Each line below must be set down exactly; omit any image you find.

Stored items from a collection
------------------------------------------------------------------------

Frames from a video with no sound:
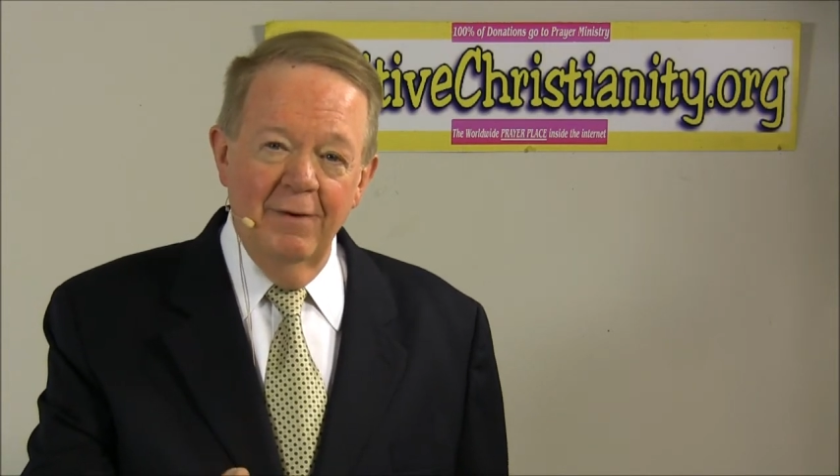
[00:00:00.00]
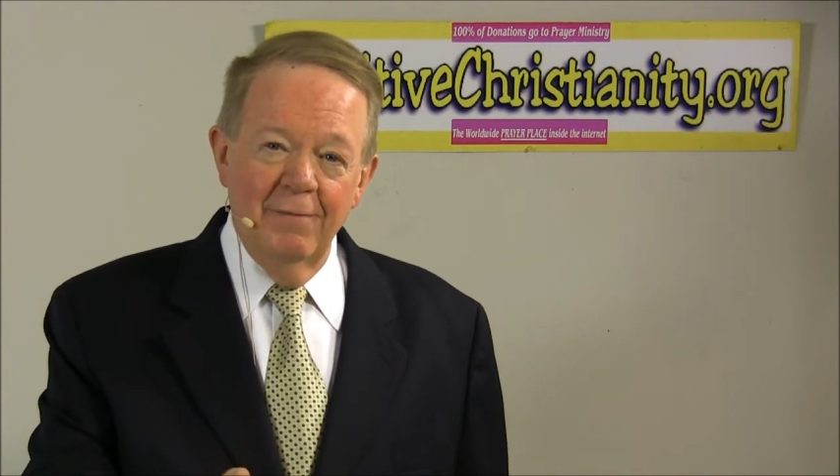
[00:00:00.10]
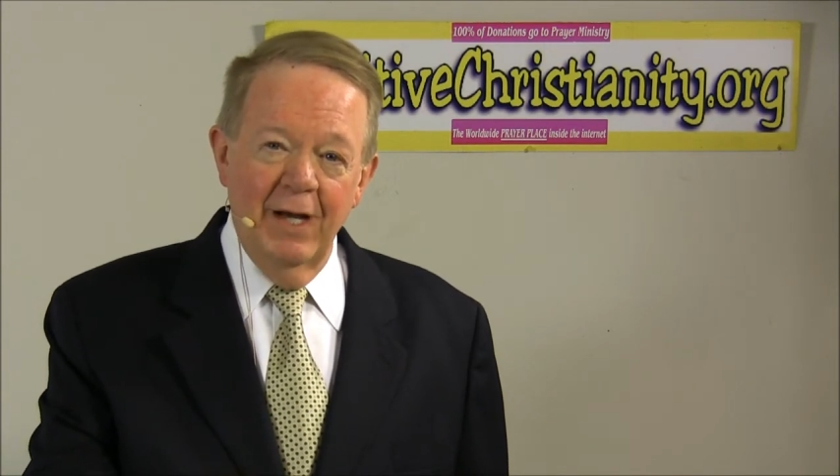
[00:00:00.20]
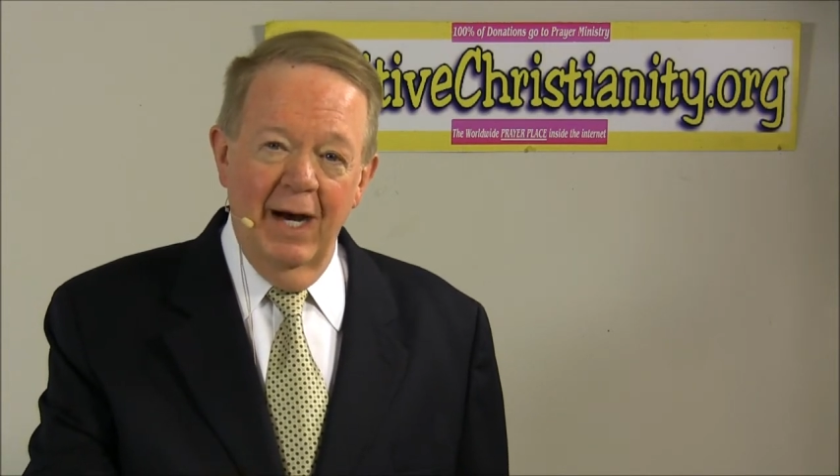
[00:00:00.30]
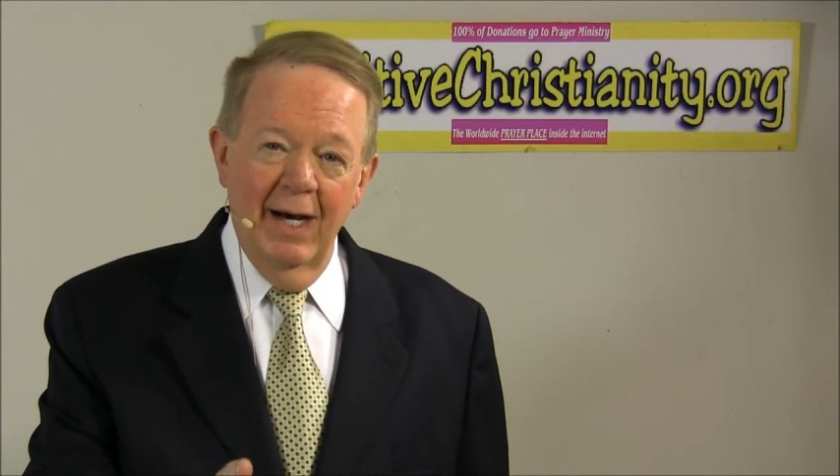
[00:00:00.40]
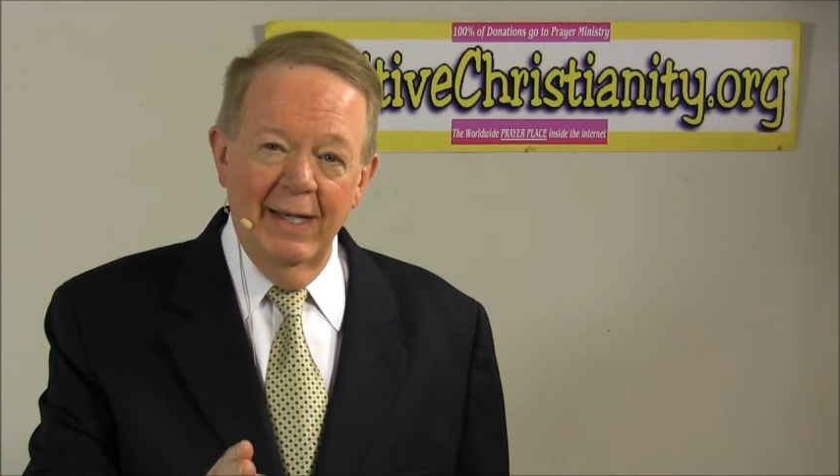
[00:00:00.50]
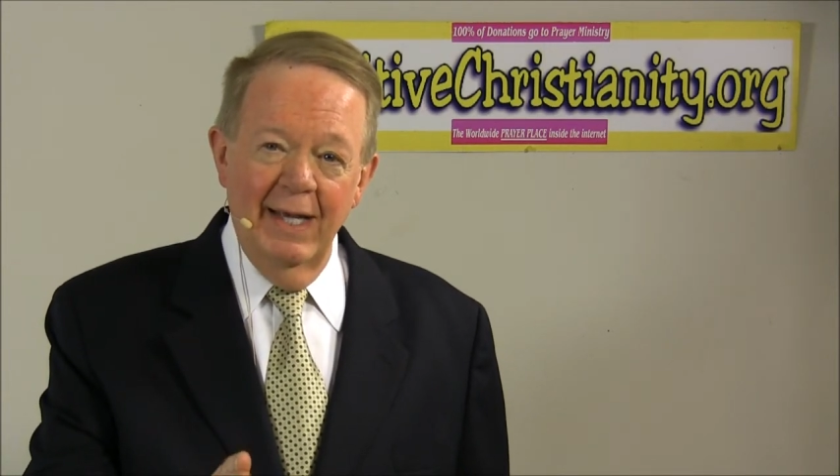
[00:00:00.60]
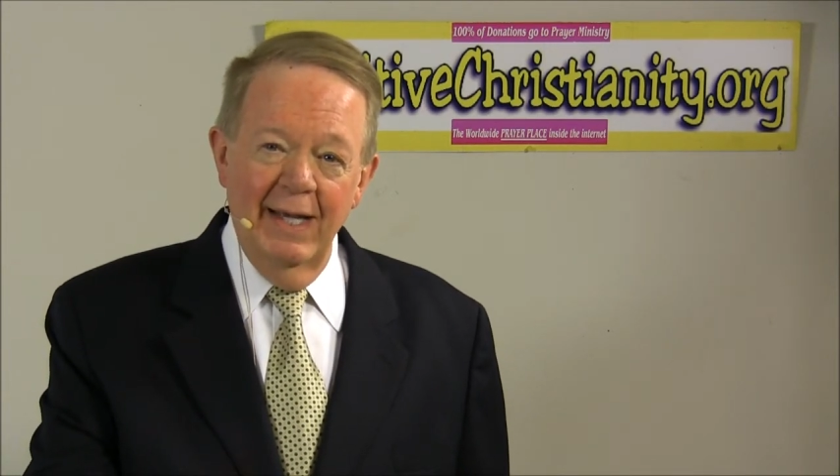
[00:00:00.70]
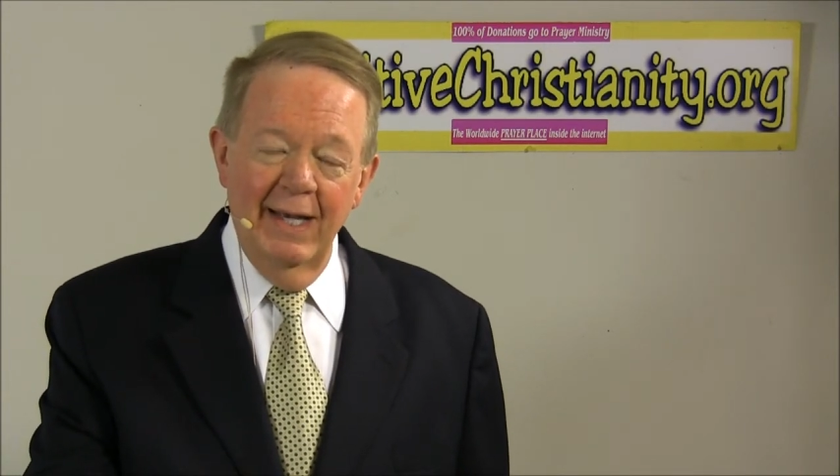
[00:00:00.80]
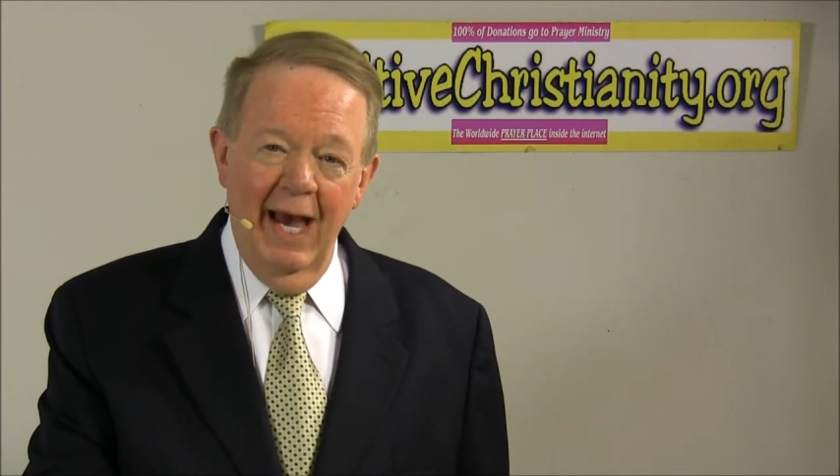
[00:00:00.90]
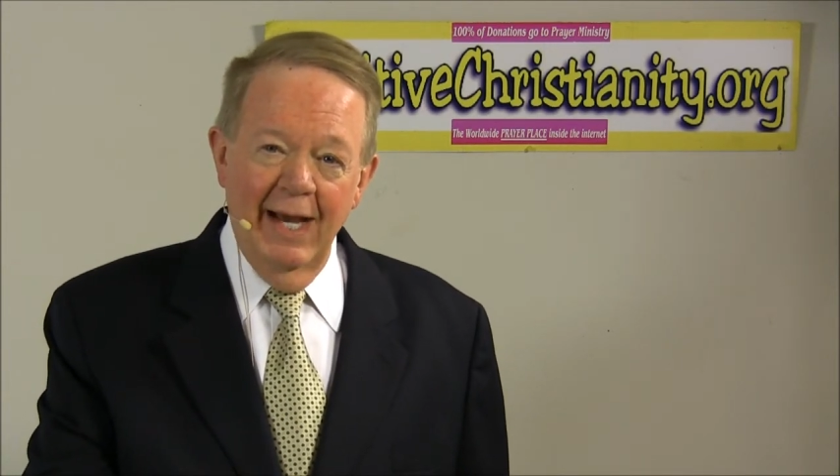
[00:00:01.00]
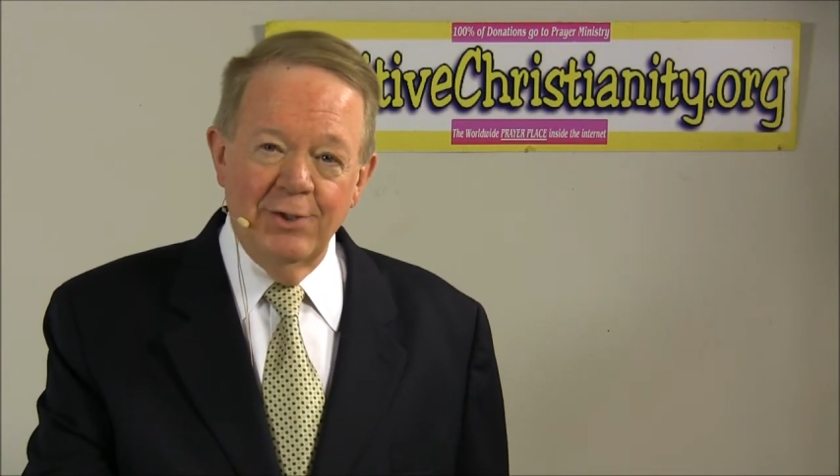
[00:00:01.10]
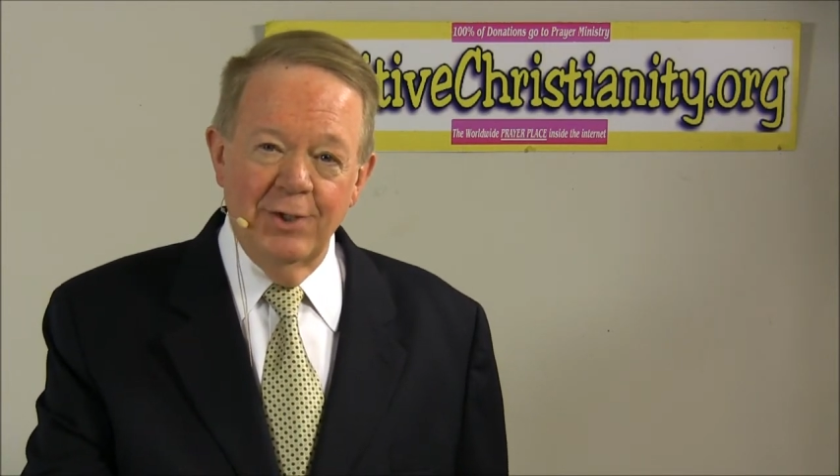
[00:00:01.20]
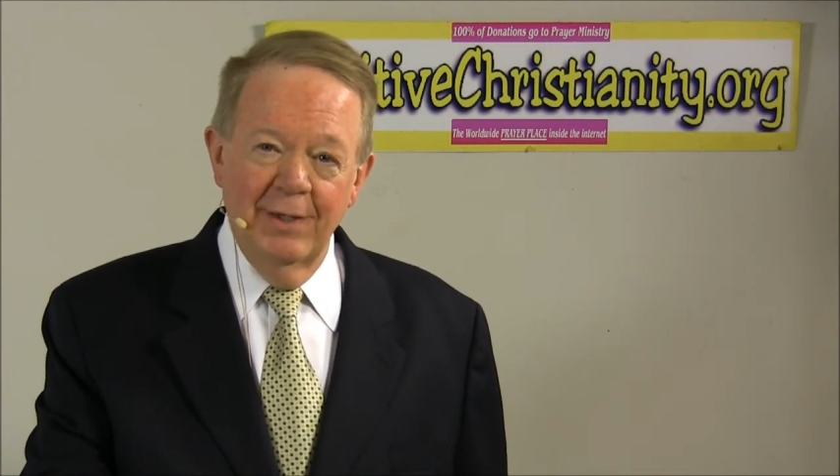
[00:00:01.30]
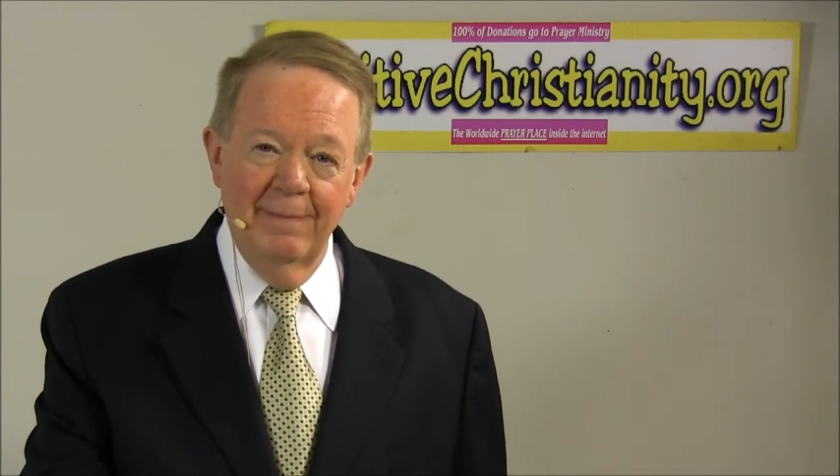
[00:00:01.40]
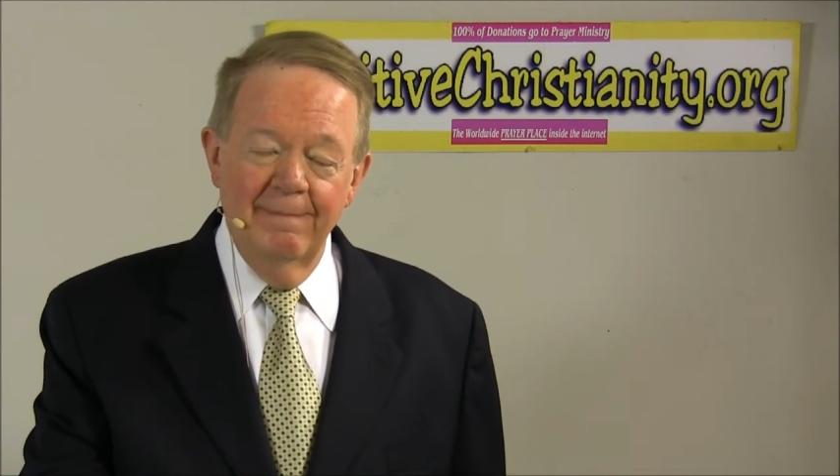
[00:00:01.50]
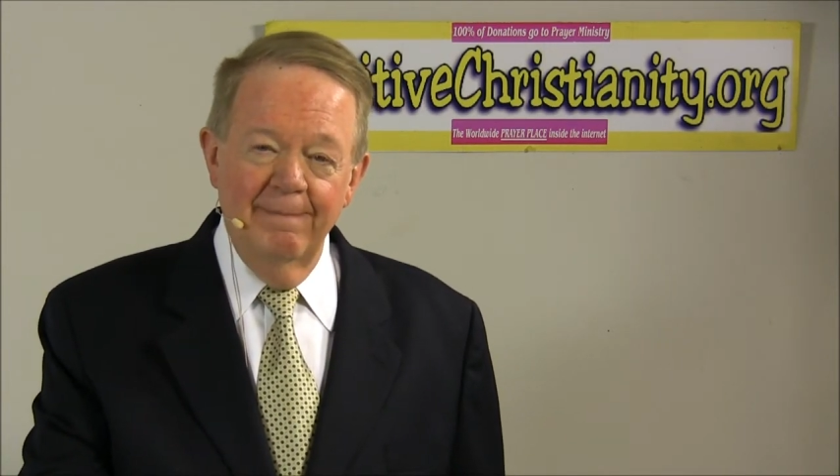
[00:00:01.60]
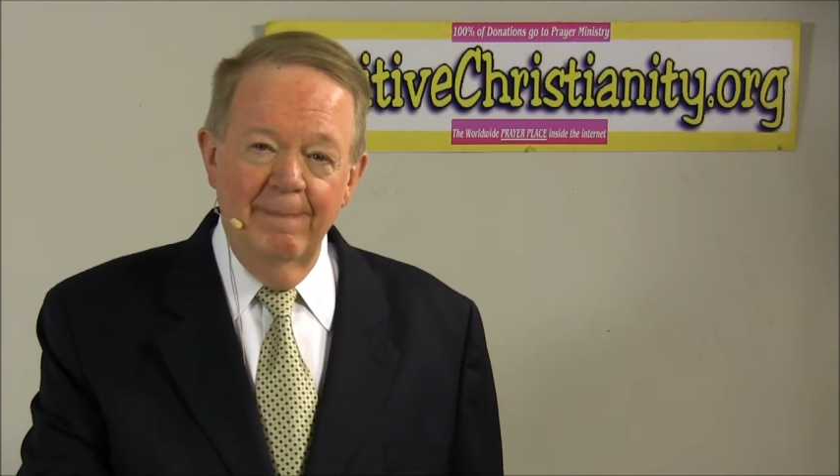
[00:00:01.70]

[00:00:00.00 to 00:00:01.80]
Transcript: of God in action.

------------------------------------------------------------------------

=== Output for this exercise ===
Frames from a video with no sound:
[00:00:00.00]
[00:00:00.10]
[00:00:00.20]
[00:00:00.30]
[00:00:00.40]
[00:00:00.50]
[00:00:00.60]
[00:00:00.70]
[00:00:00.80]
[00:00:00.90]
[00:00:01.00]
[00:00:01.10]
[00:00:01.20]
[00:00:01.30]
[00:00:01.40]
[00:00:01.50]
[00:00:01.60]
[00:00:01.70]

[00:00:00.00 to 00:00:01.80]
Transcript: of God in action.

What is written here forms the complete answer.